The other components of output — hours per worker
and employment — both declined. It is quite unusual
for productivity to be the only growing component of output.
- In this recovery (through June), firms have chosen to
respond to increasing demand for output entirely through
higher productivity rather than by raising employment or
hours per worker. While we are not certain of the reason
for this, there appears to be some validity to the hypothesis
that firms have been reluctant to hire workers because they
are uncertain about the sustainability of recent growth.

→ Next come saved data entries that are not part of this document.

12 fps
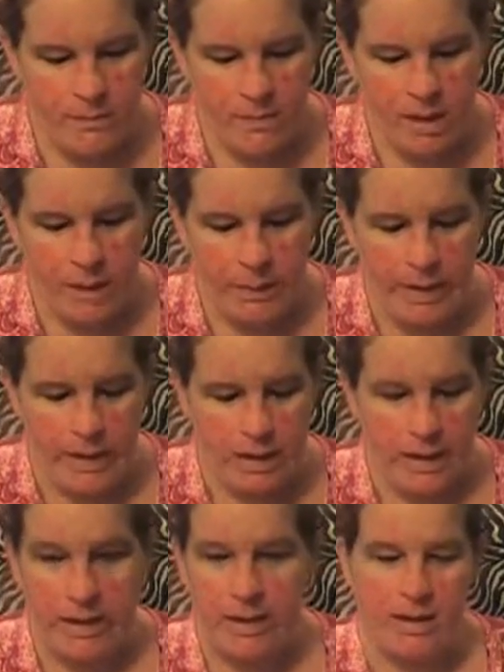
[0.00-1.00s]
And then I can
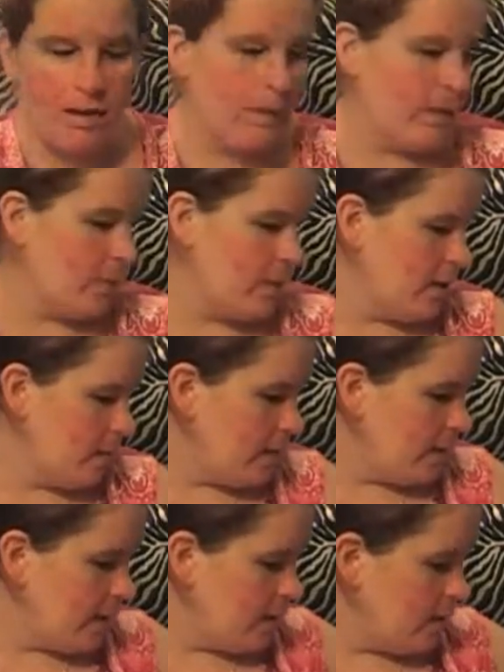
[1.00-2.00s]
collect things throughout the week. It'll be
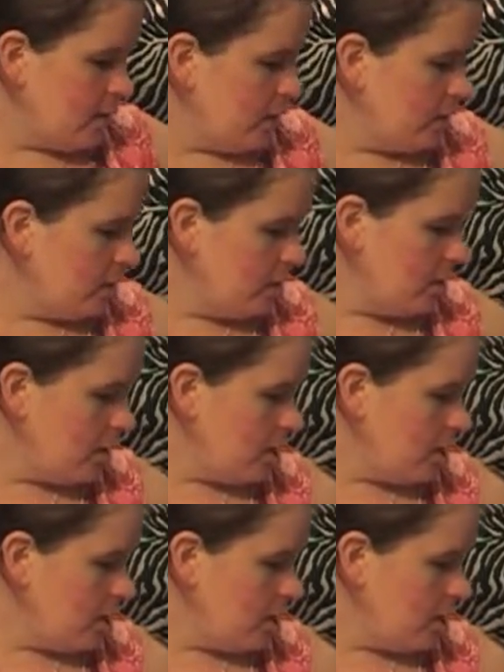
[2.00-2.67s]
a lot easier.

- Recent gains in productivity occurred in all three components:
higher trend productivity, higher cyclical productivity,
and higher unexplained productivity. Higher trend productivity
does not “explain” the “job-loss”
recovery. However, it does help us understand why relatively
strong recent GDP growth has not had a greater impact on
employment and unemployment.
- The relatively high level of unexplained productivity
remains a puzzle. This brief offers modest evidence suggesting
that uncertainty about the economic recovery and growth
may explain a piece of the puzzle.
Implications
If economic uncertainty continues to fade quickly and productivity
growth reverts to trend, the long-awaited emerging recovery
of employment may remain in a brisk “job gain”
mode for the remainder of this year or so.